Makiš Vodeni IzvoriMakiš Water Springs: Archipelago of Water BodiesMirjam Kupferschmid and Androniki Prokopidou
The Makiš Basin lies south of New Belgrade, between the foothills of the Šumadijan Mountains and the Sava River. It serves an essential role as Belgrade’s largest water reserve and catchment area. Most of the wetland is used for agriculture and forestry, but it also functions as a flood basin for the Sava River. The two main drinking water treatment facilities of Belgrade, Makiš 1 and Makiš 2, sanitise the water pumped from the ground near the riverbanks to feed into the city’s freshwater system.
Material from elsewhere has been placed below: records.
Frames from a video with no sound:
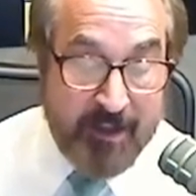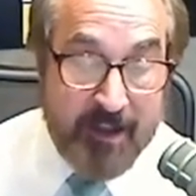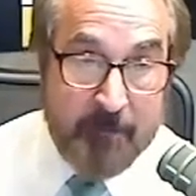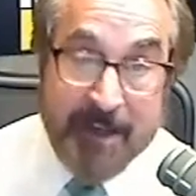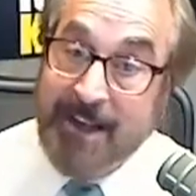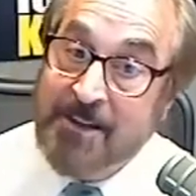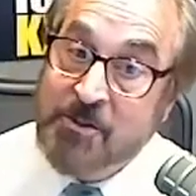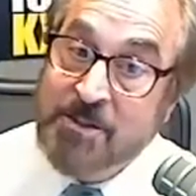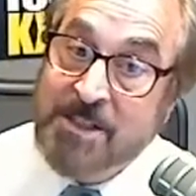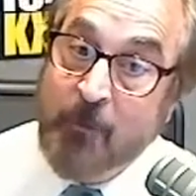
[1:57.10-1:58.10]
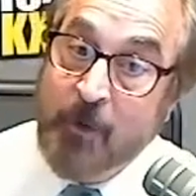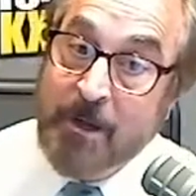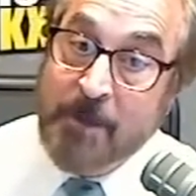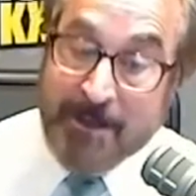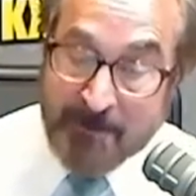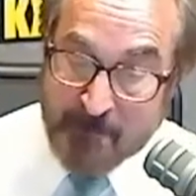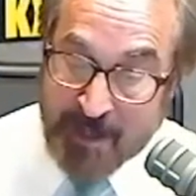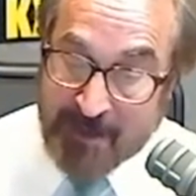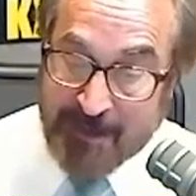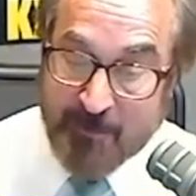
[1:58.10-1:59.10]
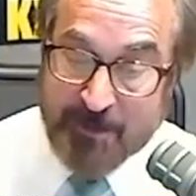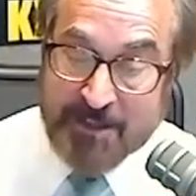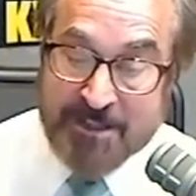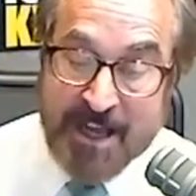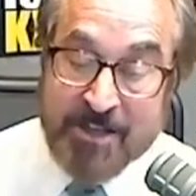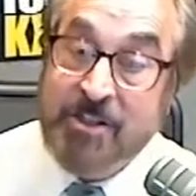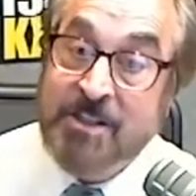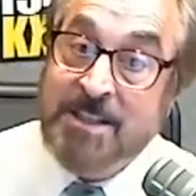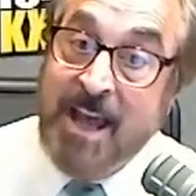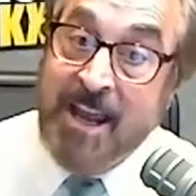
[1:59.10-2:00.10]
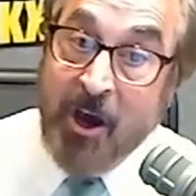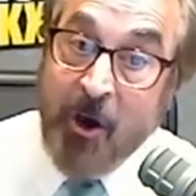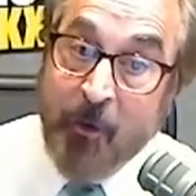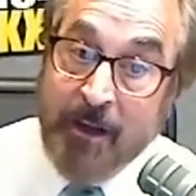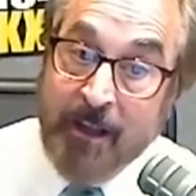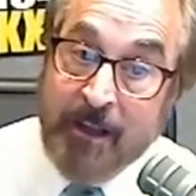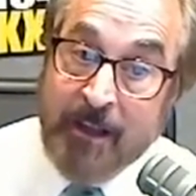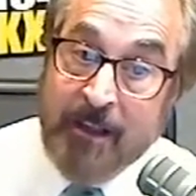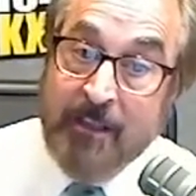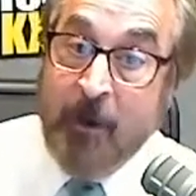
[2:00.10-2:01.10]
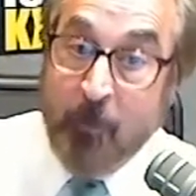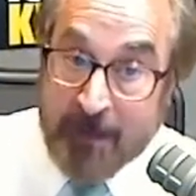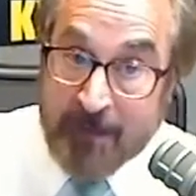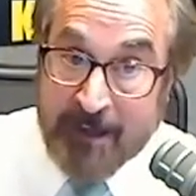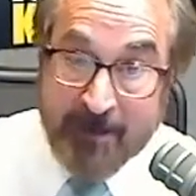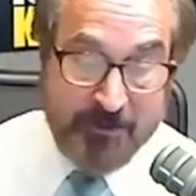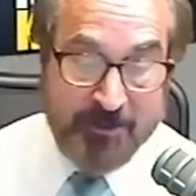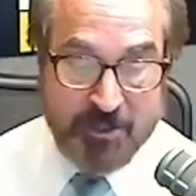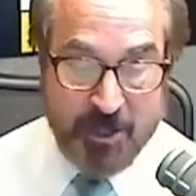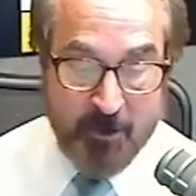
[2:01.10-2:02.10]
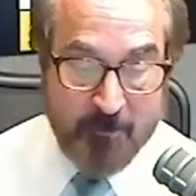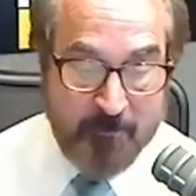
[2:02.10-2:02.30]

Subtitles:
because, you see, we'd be competing with the stations they own that will air the show.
Apart from small informal settlements that have formed along the drainage canals and in the forests, the vast plain of the Makiš Field is mostly uninhabited. A regional highway runs straight through the basin, connecting several large industrial complexes to the city and airport: logistics warehouses, pharmaceutical and petrol industries, and Belgrade’s marshalling yard. The construction of a new residential-business complex, dubbed Tesla City, was announced on 21 July 2017. Planned for 31,000 inhabitants, the new complex will start with a mixed-use residential and commercial area surrounding a 25-storey skyscraper. There are also plans to construct Belgrade’s first underground railway line between Tesla City and another large-scale proposal at Ada Huja, which would pass by the Belgrade Waterfront development. Both projects received heavy criticism from planning officials and architects, especially since both terminuses are un-urbanised heaths.
Today, Sava River’s centralised water purification process is exclusively dependent on the Makiš complex and its three facilities. The risk of a potential collapse of the drinking water supply of Belgrade is high. The project explores possibilities of hybridising the landscape of Makiš Basin, as the hydrological and operational backbone of the city is challenged by new development to arrive. Establishing a landscape system or Archipelago of Water with a wide range of water-related facilities, public sites, and land uses will allow the active protection of Belgrade’s drinking water. An Archipelago of Water Bodies is spread across the site, creating a sustainable decentralised public water supply landscape, less prone to failure than the existing centralised system. Resurfacing networked water, instead of hiding it in underground and technical infrastructure, will raise awareness about Makiš as a drinking water source on the metropolitan scale.